Afin de compléter l’article sur la Mémoire de la seconde guerre mondiale dans le cinéma français, voici donc un ensemble de textes sur quelques films importants réalisés sur la Seconde Guerre mondiale.

la Bataille du Rail :
«C’est d’abord à la gloire méritée des cheminots que la coopérative du cinéma a réalisé ce film admirable. Un jeune metteur en scène, René Clément a su transcrire au cinéma leur résistance passive, puis de plus en plus active, leur lutte sourde et efficace, leurs sabotages, et pour finir, conjugués avec ceux des partisans, leurs exploits magnifiques dans la bataille de la libération pour empêcher les trains de renfort allemands d’atteindre la Normandie.(…)
Victoire des cheminots, victoire aussi des cinéastes français : ce film, refusé par les exploitants parce que sans concession au public comme ils disent , ce film bat tous les records de recettes à l’Empire».
(Pol Gaillard, L’Humanité, 1946)

«Ce film réalisé par René Clément à la gloire de la Résistance du rail vaut par la simplicité et la vérité du jeu des protagonistes dont beaucoup sont des cheminots avec lesquels les artistes se sont fort adroitement confondus.
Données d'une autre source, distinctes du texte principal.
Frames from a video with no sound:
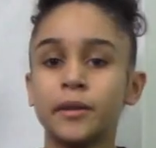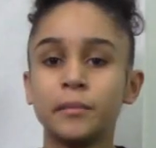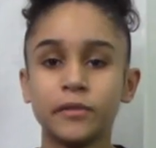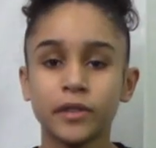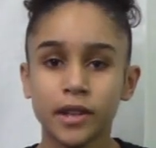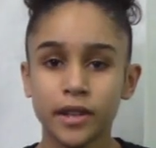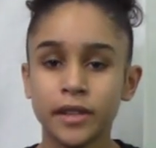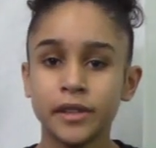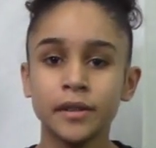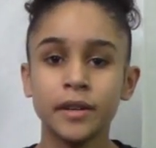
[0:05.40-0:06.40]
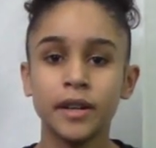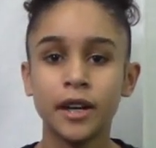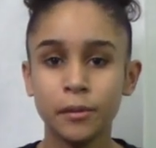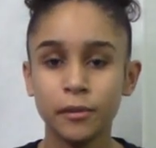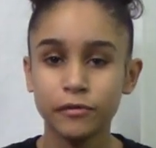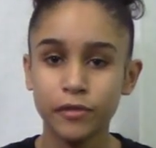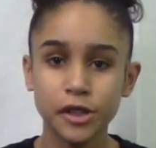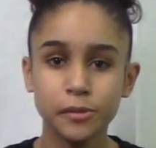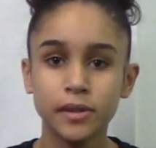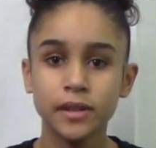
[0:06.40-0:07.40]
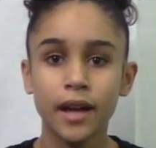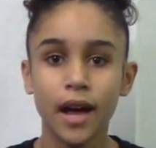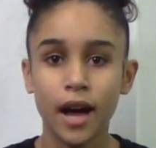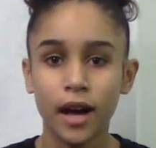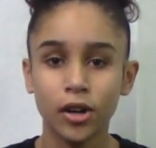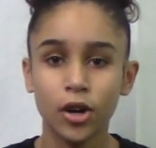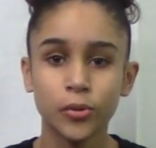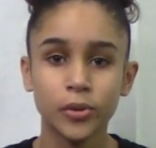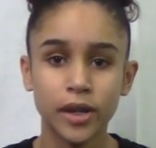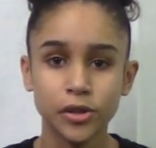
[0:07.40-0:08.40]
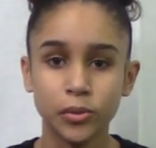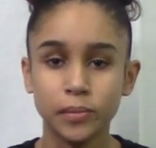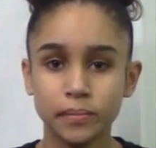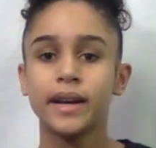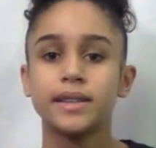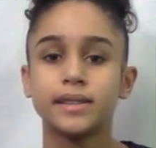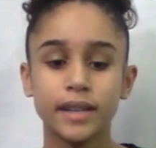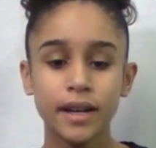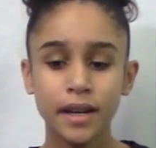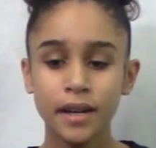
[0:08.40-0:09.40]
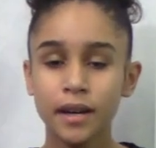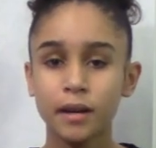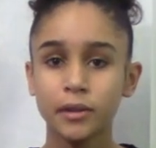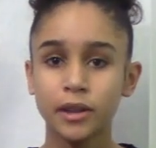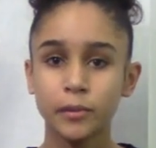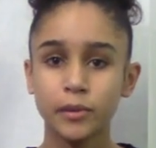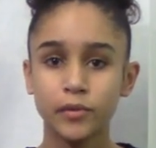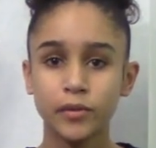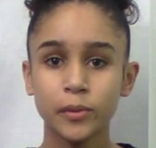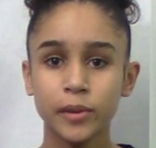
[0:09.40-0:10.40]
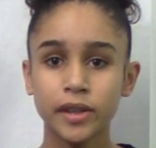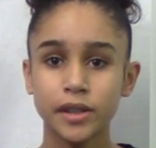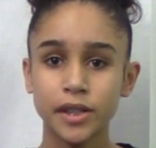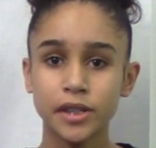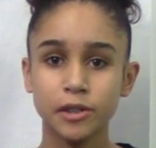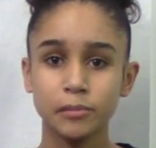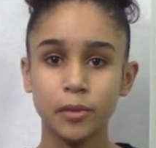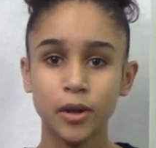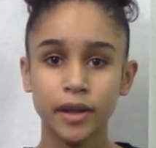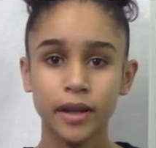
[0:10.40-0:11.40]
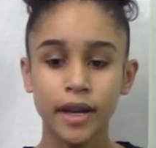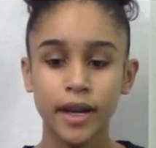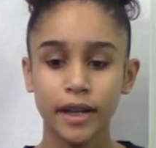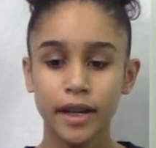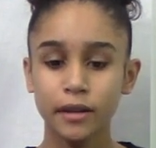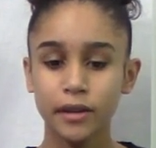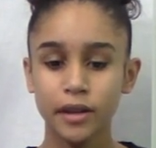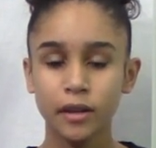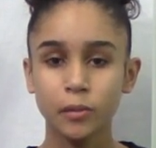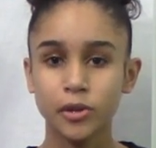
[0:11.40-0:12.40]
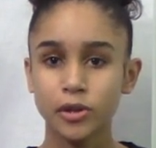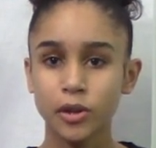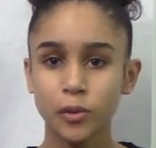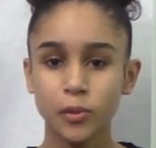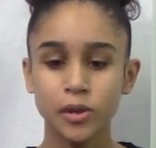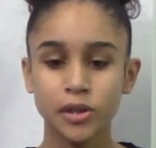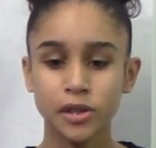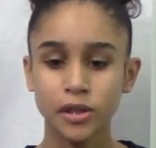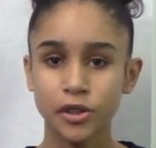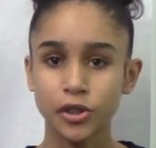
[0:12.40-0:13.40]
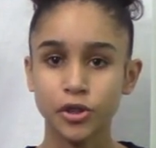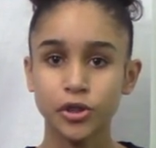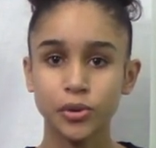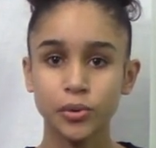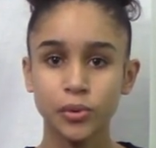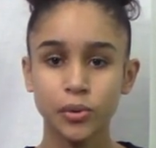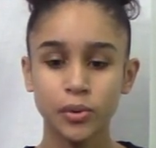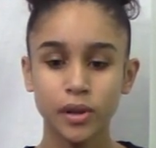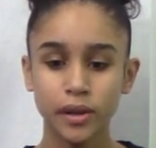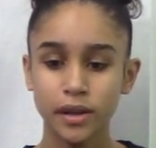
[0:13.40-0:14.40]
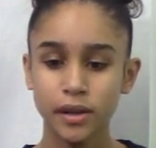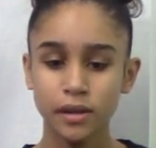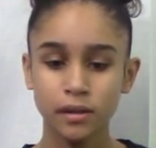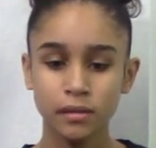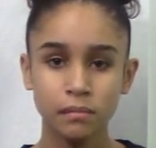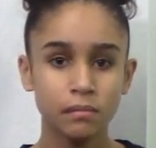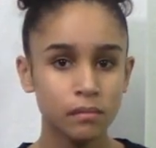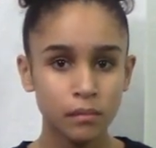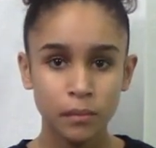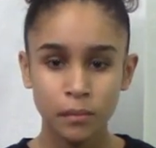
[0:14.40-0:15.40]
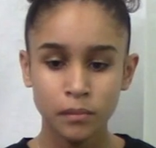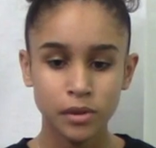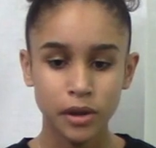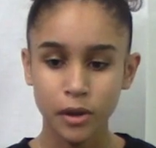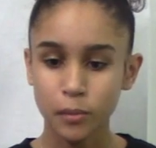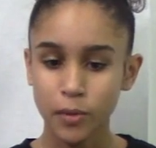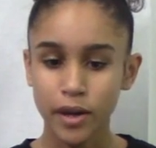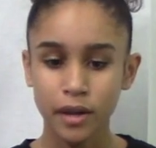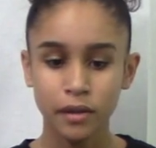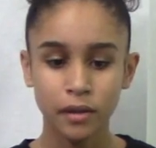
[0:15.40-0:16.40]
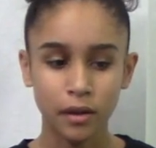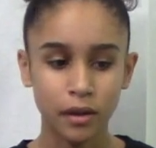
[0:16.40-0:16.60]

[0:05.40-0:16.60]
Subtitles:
Markk, and I am a freshman at Hawthorne High School. Today I'm going to be reviewing the Markk Care Kit, which in other words is just a shoe cleaning sneaker brand.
Mais l’ouvrage a d’autres qualités et d’abord il est passionnant comme un roman d’aventures de caractère supérieur. Le côté d’ironie légère (tellement dans le caractère français et dans les caractères des personnages) de certaines scènes, le magnifique déraillement du train allemand, tels que les Américains ne me paraissent pas, avec tous leurs moyens, en avoir réalisé de semblable».
(Jean-Jacques Gauthier, le Figaro, 1946)

«La Bataille du Rail relève d’une tendance principalement illustrée par les cinémas suédois et soviétiques de la grande époque, mais qui comptaient jusqu’ici peu de représentants en France, celle de la fidélité au réel (…) Presque tout a été tourné en extérieurs, dans les dépôts de machines, les postes d’aiguillage, les gares et les ateliers».
(Denis Marion, Combat, 1946)

«Le film de René Clément abonde en trouvailles admirables tant du point de vue de l’expression cinématographique (celle du train fantôme égaré sur une voie désaffectée, l’exécution des otages, certains épisodes de l’attaque du train blindé…) que la valeur dramatique et humaine mais on a le sentiment qu’il manque à ces images une légère différence de température esthétique qui les cristalliserait et les rendrait dures et tranchantes comme un paragraphe d’Hemingway et de Malraux. Il s’en faut de presque rien que ce film n’égale le meilleur Eisenstein et ne dépasse les plus grands films américains».
(André Bazin, Le courrier des étudiants, 1946)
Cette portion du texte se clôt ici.